#### EXERCISE INPUTS:
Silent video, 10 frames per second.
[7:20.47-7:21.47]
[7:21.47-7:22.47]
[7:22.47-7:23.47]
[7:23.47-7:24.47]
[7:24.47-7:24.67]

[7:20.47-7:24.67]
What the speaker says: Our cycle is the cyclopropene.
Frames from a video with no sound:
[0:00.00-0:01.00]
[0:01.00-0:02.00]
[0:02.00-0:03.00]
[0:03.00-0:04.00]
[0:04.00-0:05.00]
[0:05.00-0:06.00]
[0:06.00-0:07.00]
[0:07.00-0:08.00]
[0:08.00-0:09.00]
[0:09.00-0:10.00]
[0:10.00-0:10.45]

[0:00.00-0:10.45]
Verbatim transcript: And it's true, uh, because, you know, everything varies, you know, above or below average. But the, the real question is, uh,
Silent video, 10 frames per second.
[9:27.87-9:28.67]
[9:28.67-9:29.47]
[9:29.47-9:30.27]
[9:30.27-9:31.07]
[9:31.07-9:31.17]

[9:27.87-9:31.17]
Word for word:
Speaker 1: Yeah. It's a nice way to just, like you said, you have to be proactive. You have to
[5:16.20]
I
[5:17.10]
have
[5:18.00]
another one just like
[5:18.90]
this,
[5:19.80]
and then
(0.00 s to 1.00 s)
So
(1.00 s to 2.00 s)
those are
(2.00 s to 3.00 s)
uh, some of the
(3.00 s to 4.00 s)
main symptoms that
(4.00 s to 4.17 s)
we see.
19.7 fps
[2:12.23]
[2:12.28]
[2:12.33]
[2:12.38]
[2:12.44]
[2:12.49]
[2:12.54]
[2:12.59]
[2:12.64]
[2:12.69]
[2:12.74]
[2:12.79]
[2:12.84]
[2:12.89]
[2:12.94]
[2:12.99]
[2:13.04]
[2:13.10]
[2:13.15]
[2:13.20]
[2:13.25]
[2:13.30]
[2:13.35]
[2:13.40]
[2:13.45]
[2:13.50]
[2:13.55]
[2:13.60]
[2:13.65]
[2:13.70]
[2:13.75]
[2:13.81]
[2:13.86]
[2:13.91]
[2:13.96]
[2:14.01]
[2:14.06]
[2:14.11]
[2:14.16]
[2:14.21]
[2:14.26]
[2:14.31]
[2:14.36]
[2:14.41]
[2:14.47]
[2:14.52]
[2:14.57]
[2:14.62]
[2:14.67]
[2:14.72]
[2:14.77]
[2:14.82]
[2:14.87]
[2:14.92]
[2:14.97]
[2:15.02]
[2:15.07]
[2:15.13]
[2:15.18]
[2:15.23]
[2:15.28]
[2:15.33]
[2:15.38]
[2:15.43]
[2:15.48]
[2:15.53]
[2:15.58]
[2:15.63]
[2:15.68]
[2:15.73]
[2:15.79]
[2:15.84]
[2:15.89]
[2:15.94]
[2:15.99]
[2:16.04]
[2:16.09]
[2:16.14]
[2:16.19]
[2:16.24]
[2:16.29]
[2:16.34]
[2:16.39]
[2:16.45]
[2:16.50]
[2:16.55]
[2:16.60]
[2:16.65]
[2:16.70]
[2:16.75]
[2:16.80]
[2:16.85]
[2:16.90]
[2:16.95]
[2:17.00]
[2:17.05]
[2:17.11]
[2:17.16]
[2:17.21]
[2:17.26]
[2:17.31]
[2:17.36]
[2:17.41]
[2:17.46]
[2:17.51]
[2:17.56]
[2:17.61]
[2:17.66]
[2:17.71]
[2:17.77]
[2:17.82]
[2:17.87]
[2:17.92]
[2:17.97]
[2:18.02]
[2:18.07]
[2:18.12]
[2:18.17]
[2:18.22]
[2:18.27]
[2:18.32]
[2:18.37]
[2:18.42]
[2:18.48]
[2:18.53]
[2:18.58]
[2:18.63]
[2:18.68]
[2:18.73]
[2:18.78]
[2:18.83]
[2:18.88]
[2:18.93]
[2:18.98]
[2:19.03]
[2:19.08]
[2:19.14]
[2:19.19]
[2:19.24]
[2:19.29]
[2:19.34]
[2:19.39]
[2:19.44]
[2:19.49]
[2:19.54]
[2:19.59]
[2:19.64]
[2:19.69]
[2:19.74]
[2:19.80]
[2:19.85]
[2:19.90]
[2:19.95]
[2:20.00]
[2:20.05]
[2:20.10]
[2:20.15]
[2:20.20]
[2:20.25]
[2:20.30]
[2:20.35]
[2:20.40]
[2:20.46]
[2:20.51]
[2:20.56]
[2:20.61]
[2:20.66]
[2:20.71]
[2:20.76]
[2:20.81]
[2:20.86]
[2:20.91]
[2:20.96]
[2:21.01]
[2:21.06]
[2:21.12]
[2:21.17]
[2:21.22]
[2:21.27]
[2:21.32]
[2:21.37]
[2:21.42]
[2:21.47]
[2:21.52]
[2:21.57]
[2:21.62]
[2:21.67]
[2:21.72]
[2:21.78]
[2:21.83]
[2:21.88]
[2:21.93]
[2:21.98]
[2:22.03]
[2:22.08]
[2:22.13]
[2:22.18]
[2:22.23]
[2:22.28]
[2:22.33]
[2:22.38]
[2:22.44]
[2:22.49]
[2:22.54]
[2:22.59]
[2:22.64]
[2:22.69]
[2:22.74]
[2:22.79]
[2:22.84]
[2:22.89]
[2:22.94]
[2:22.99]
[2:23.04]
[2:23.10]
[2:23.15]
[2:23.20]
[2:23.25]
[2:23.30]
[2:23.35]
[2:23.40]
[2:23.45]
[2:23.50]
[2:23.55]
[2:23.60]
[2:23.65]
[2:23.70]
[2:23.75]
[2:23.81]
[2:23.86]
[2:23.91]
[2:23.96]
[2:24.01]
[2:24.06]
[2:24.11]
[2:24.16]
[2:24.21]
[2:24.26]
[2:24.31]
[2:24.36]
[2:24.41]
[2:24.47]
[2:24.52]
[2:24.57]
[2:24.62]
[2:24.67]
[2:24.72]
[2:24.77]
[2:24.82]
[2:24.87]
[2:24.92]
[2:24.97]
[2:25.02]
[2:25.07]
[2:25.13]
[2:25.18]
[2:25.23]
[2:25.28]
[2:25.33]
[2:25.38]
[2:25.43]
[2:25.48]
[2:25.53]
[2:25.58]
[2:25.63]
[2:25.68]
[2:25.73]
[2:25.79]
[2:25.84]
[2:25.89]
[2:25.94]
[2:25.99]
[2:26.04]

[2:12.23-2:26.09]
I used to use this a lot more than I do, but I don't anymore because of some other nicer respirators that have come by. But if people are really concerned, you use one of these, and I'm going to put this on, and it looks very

#### TASK PROMPT:
Your task is to transcribe the material exactly.

#### RESPONSE TO THIS TASK:
Silent video, 10 frames per second.
[7:20.47-7:21.47]
[7:21.47-7:22.47]
[7:22.47-7:23.47]
[7:23.47-7:24.47]
[7:24.47-7:24.67]

[7:20.47-7:24.67]
What the speaker says: Our cycle is the cyclopropene.
Frames from a video with no sound:
[0:00.00-0:01.00]
[0:01.00-0:02.00]
[0:02.00-0:03.00]
[0:03.00-0:04.00]
[0:04.00-0:05.00]
[0:05.00-0:06.00]
[0:06.00-0:07.00]
[0:07.00-0:08.00]
[0:08.00-0:09.00]
[0:09.00-0:10.00]
[0:10.00-0:10.45]

[0:00.00-0:10.45]
Verbatim transcript: And it's true, uh, because, you know, everything varies, you know, above or below average. But the, the real question is, uh,
Silent video, 10 frames per second.
[9:27.87-9:28.67]
[9:28.67-9:29.47]
[9:29.47-9:30.27]
[9:30.27-9:31.07]
[9:31.07-9:31.17]

[9:27.87-9:31.17]
Word for word:
Speaker 1: Yeah. It's a nice way to just, like you said, you have to be proactive. You have to
[5:16.20]
I
[5:17.10]
have
[5:18.00]
another one just like
[5:18.90]
this,
[5:19.80]
and then
(0.00 s to 1.00 s)
So
(1.00 s to 2.00 s)
those are
(2.00 s to 3.00 s)
uh, some of the
(3.00 s to 4.00 s)
main symptoms that
(4.00 s to 4.17 s)
we see.
19.7 fps
[2:12.23]
[2:12.28]
[2:12.33]
[2:12.38]
[2:12.44]
[2:12.49]
[2:12.54]
[2:12.59]
[2:12.64]
[2:12.69]
[2:12.74]
[2:12.79]
[2:12.84]
[2:12.89]
[2:12.94]
[2:12.99]
[2:13.04]
[2:13.10]
[2:13.15]
[2:13.20]
[2:13.25]
[2:13.30]
[2:13.35]
[2:13.40]
[2:13.45]
[2:13.50]
[2:13.55]
[2:13.60]
[2:13.65]
[2:13.70]
[2:13.75]
[2:13.81]
[2:13.86]
[2:13.91]
[2:13.96]
[2:14.01]
[2:14.06]
[2:14.11]
[2:14.16]
[2:14.21]
[2:14.26]
[2:14.31]
[2:14.36]
[2:14.41]
[2:14.47]
[2:14.52]
[2:14.57]
[2:14.62]
[2:14.67]
[2:14.72]
[2:14.77]
[2:14.82]
[2:14.87]
[2:14.92]
[2:14.97]
[2:15.02]
[2:15.07]
[2:15.13]
[2:15.18]
[2:15.23]
[2:15.28]
[2:15.33]
[2:15.38]
[2:15.43]
[2:15.48]
[2:15.53]
[2:15.58]
[2:15.63]
[2:15.68]
[2:15.73]
[2:15.79]
[2:15.84]
[2:15.89]
[2:15.94]
[2:15.99]
[2:16.04]
[2:16.09]
[2:16.14]
[2:16.19]
[2:16.24]
[2:16.29]
[2:16.34]
[2:16.39]
[2:16.45]
[2:16.50]
[2:16.55]
[2:16.60]
[2:16.65]
[2:16.70]
[2:16.75]
[2:16.80]
[2:16.85]
[2:16.90]
[2:16.95]
[2:17.00]
[2:17.05]
[2:17.11]
[2:17.16]
[2:17.21]
[2:17.26]
[2:17.31]
[2:17.36]
[2:17.41]
[2:17.46]
[2:17.51]
[2:17.56]
[2:17.61]
[2:17.66]
[2:17.71]
[2:17.77]
[2:17.82]
[2:17.87]
[2:17.92]
[2:17.97]
[2:18.02]
[2:18.07]
[2:18.12]
[2:18.17]
[2:18.22]
[2:18.27]
[2:18.32]
[2:18.37]
[2:18.42]
[2:18.48]
[2:18.53]
[2:18.58]
[2:18.63]
[2:18.68]
[2:18.73]
[2:18.78]
[2:18.83]
[2:18.88]
[2:18.93]
[2:18.98]
[2:19.03]
[2:19.08]
[2:19.14]
[2:19.19]
[2:19.24]
[2:19.29]
[2:19.34]
[2:19.39]
[2:19.44]
[2:19.49]
[2:19.54]
[2:19.59]
[2:19.64]
[2:19.69]
[2:19.74]
[2:19.80]
[2:19.85]
[2:19.90]
[2:19.95]
[2:20.00]
[2:20.05]
[2:20.10]
[2:20.15]
[2:20.20]
[2:20.25]
[2:20.30]
[2:20.35]
[2:20.40]
[2:20.46]
[2:20.51]
[2:20.56]
[2:20.61]
[2:20.66]
[2:20.71]
[2:20.76]
[2:20.81]
[2:20.86]
[2:20.91]
[2:20.96]
[2:21.01]
[2:21.06]
[2:21.12]
[2:21.17]
[2:21.22]
[2:21.27]
[2:21.32]
[2:21.37]
[2:21.42]
[2:21.47]
[2:21.52]
[2:21.57]
[2:21.62]
[2:21.67]
[2:21.72]
[2:21.78]
[2:21.83]
[2:21.88]
[2:21.93]
[2:21.98]
[2:22.03]
[2:22.08]
[2:22.13]
[2:22.18]
[2:22.23]
[2:22.28]
[2:22.33]
[2:22.38]
[2:22.44]
[2:22.49]
[2:22.54]
[2:22.59]
[2:22.64]
[2:22.69]
[2:22.74]
[2:22.79]
[2:22.84]
[2:22.89]
[2:22.94]
[2:22.99]
[2:23.04]
[2:23.10]
[2:23.15]
[2:23.20]
[2:23.25]
[2:23.30]
[2:23.35]
[2:23.40]
[2:23.45]
[2:23.50]
[2:23.55]
[2:23.60]
[2:23.65]
[2:23.70]
[2:23.75]
[2:23.81]
[2:23.86]
[2:23.91]
[2:23.96]
[2:24.01]
[2:24.06]
[2:24.11]
[2:24.16]
[2:24.21]
[2:24.26]
[2:24.31]
[2:24.36]
[2:24.41]
[2:24.47]
[2:24.52]
[2:24.57]
[2:24.62]
[2:24.67]
[2:24.72]
[2:24.77]
[2:24.82]
[2:24.87]
[2:24.92]
[2:24.97]
[2:25.02]
[2:25.07]
[2:25.13]
[2:25.18]
[2:25.23]
[2:25.28]
[2:25.33]
[2:25.38]
[2:25.43]
[2:25.48]
[2:25.53]
[2:25.58]
[2:25.63]
[2:25.68]
[2:25.73]
[2:25.79]
[2:25.84]
[2:25.89]
[2:25.94]
[2:25.99]
[2:26.04]

[2:12.23-2:26.09]
I used to use this a lot more than I do, but I don't anymore because of some other nicer respirators that have come by. But if people are really concerned, you use one of these, and I'm going to put this on, and it looks very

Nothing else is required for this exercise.